**Exercise prompt:** Reproduce word for word, from the entries below, the line with "[1:41:33.61-1:41:34.61]", the line with "Word for word: And", and every line between them, and nothing more.

**Records supplied:**
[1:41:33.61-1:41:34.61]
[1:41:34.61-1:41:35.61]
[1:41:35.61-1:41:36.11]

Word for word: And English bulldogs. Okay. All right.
...
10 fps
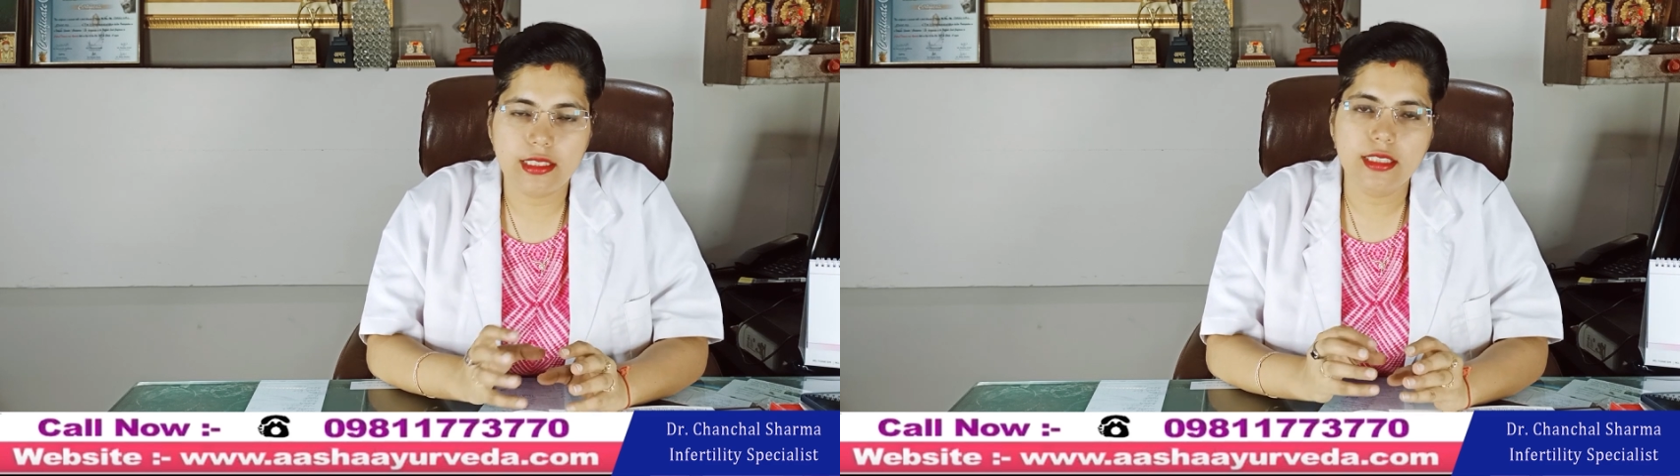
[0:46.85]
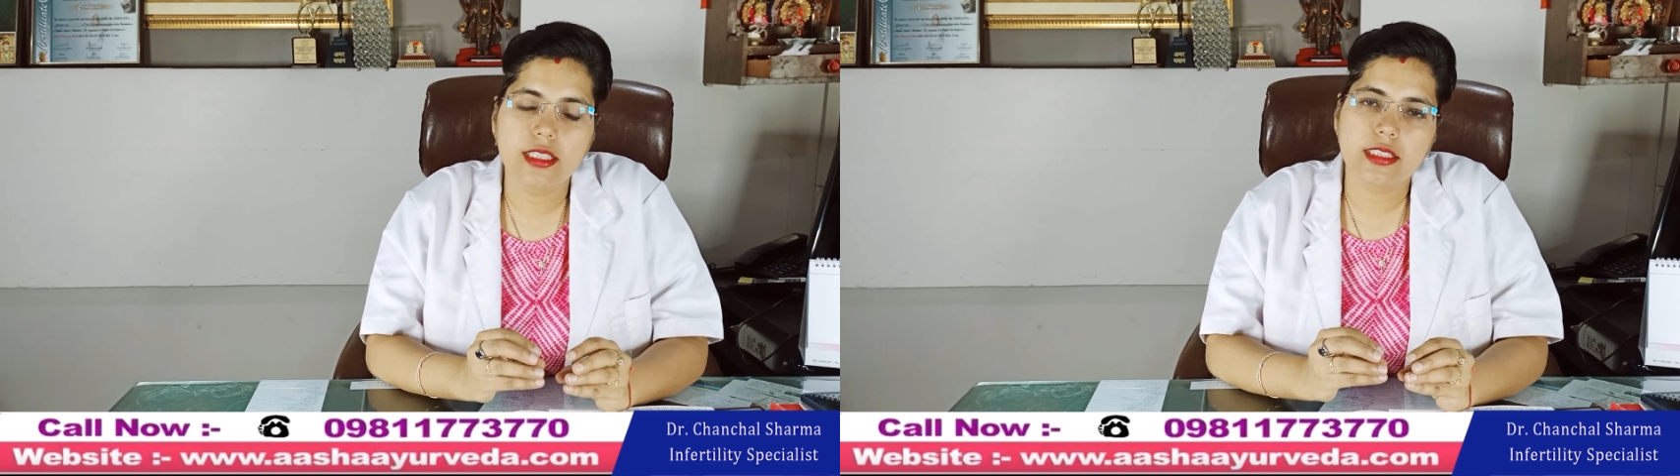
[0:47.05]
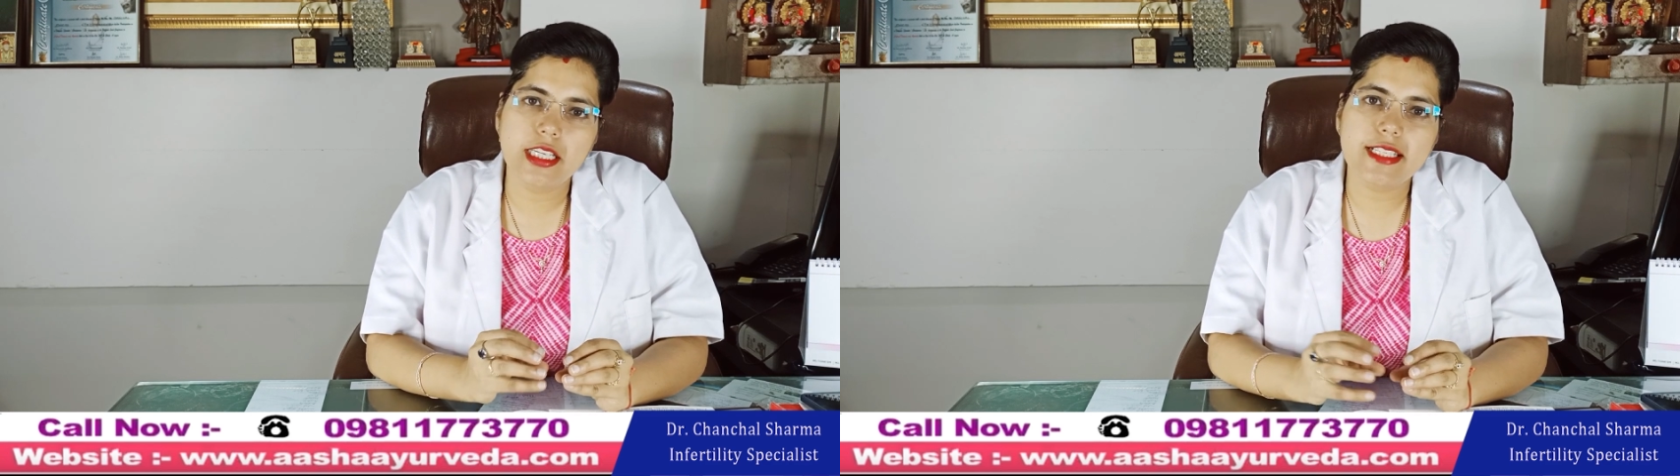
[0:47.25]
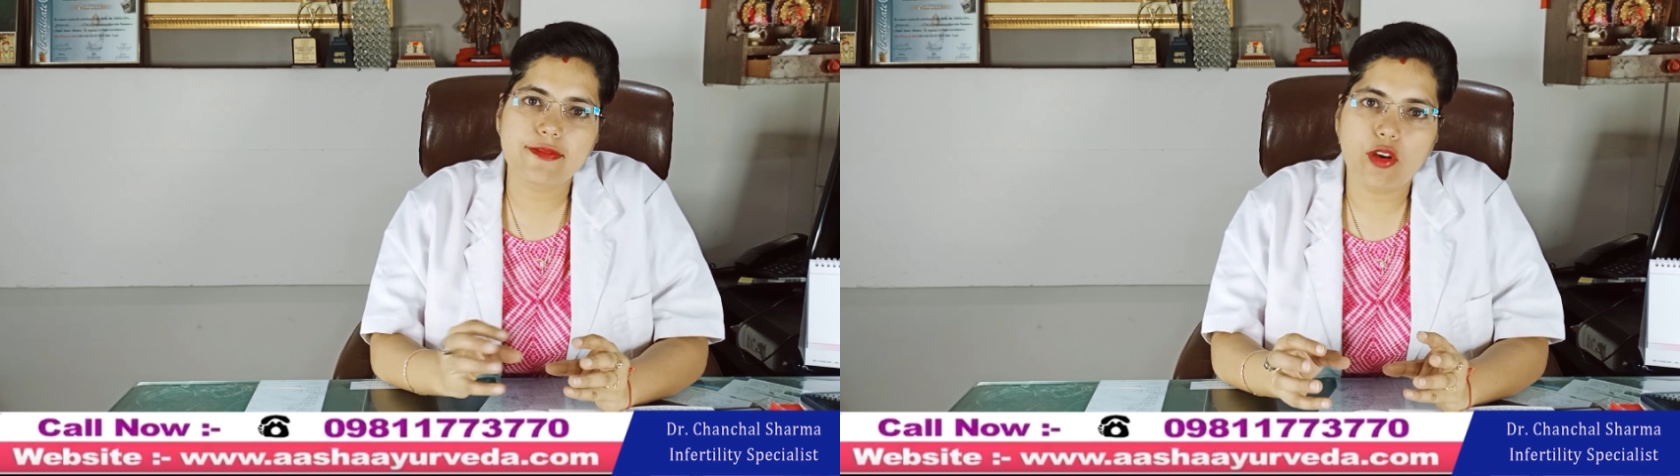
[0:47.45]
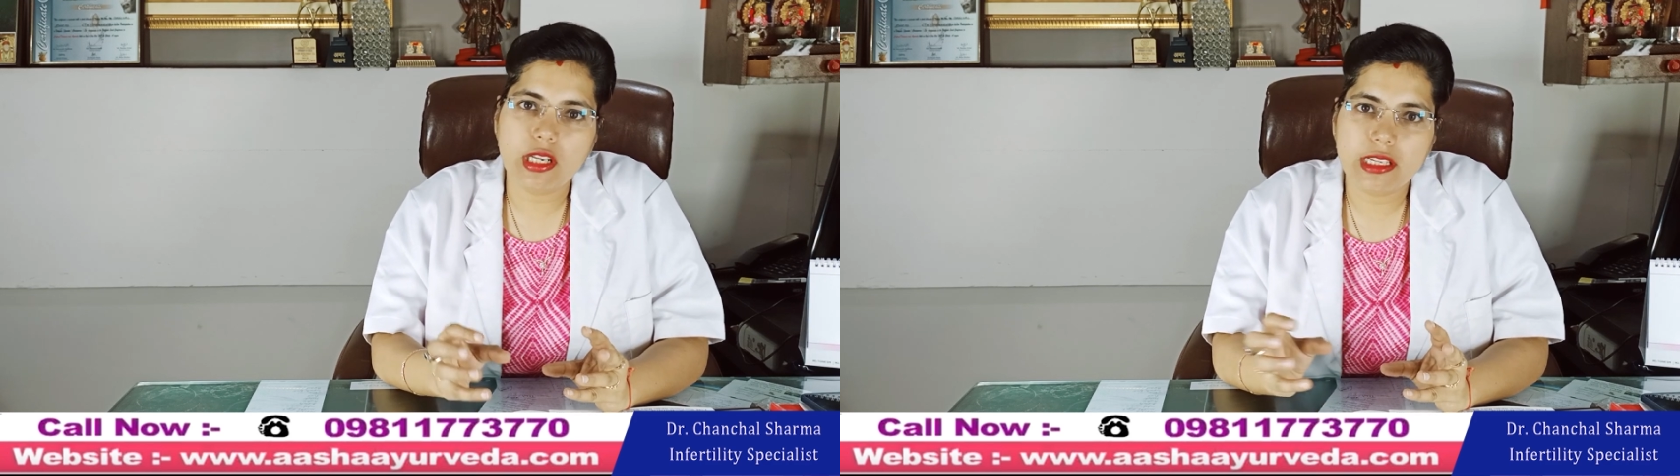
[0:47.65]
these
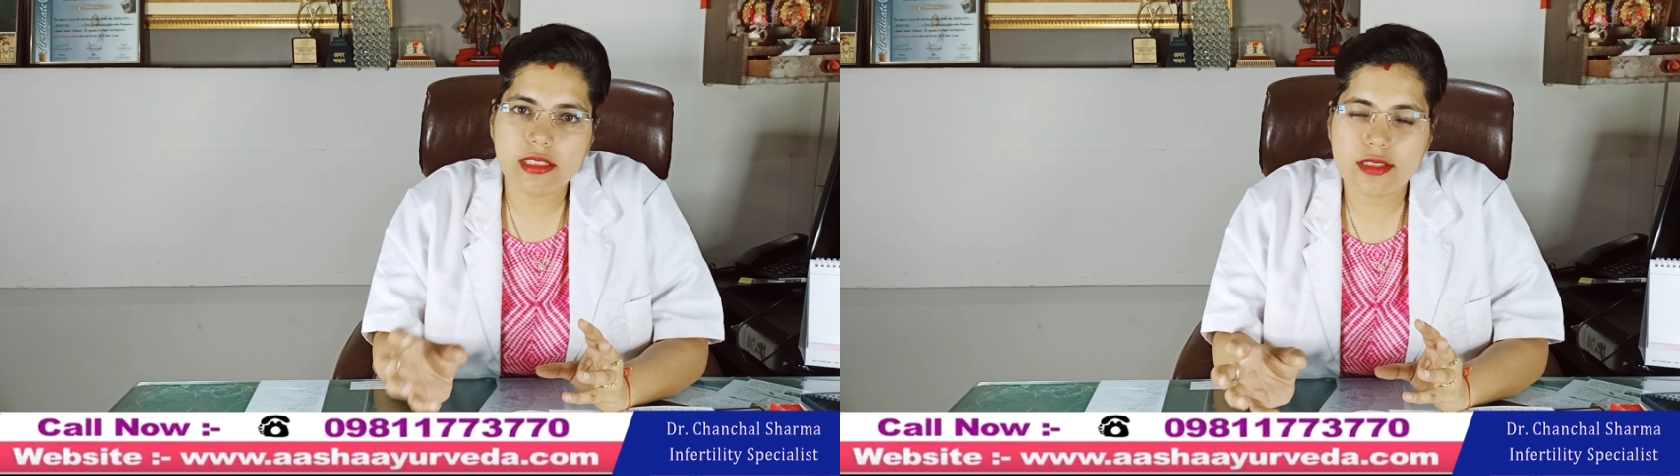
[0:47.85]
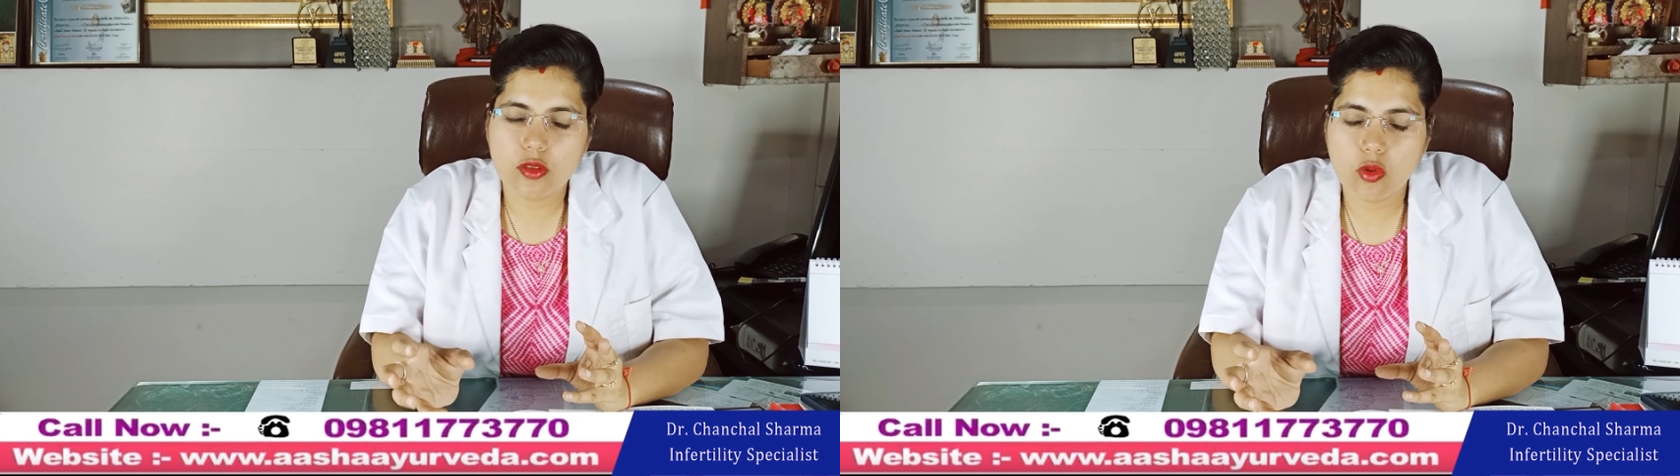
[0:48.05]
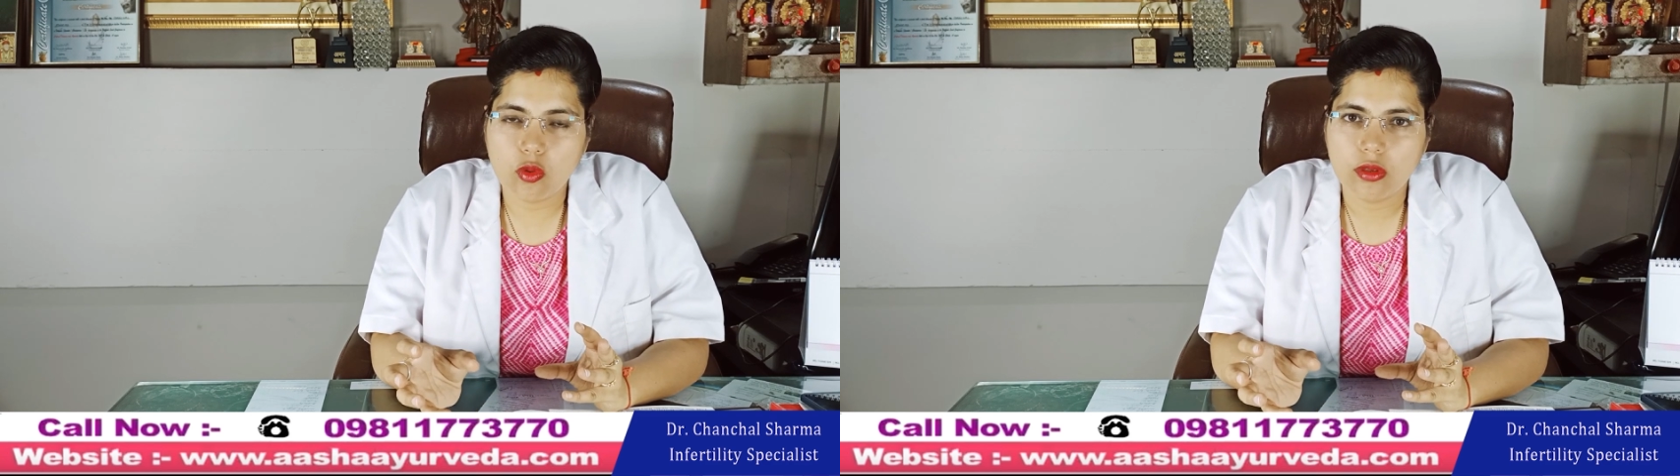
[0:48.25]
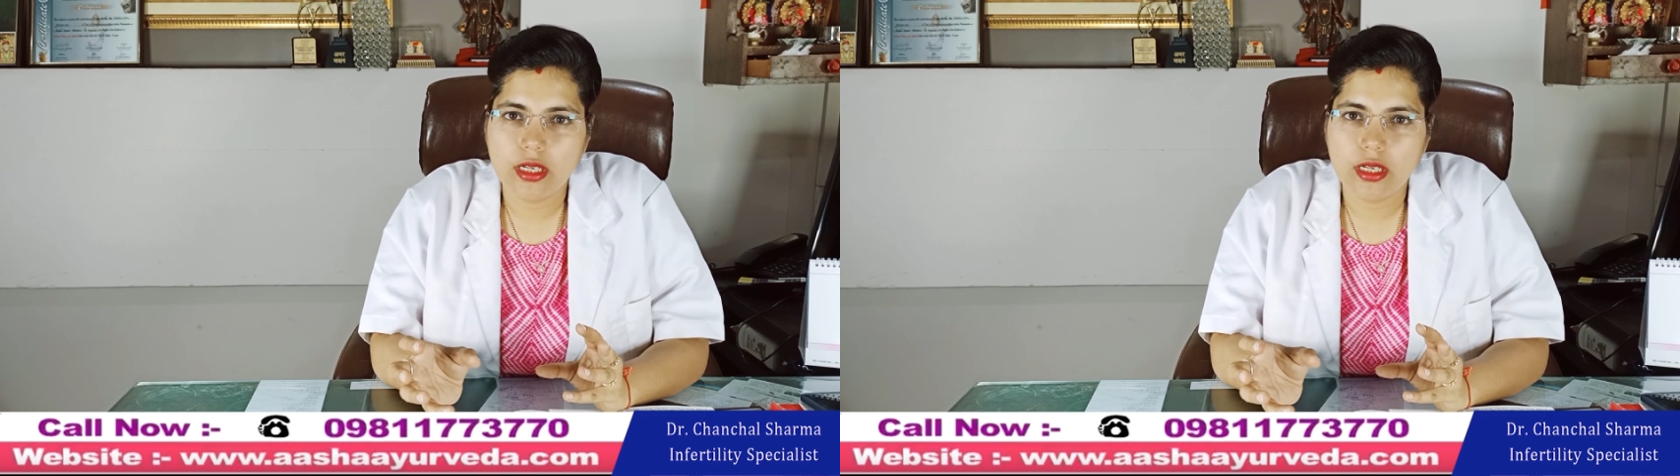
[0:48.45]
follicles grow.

**Task result:**
[1:41:33.61-1:41:34.61]
[1:41:34.61-1:41:35.61]
[1:41:35.61-1:41:36.11]

Word for word: And English bulldogs. Okay. All right.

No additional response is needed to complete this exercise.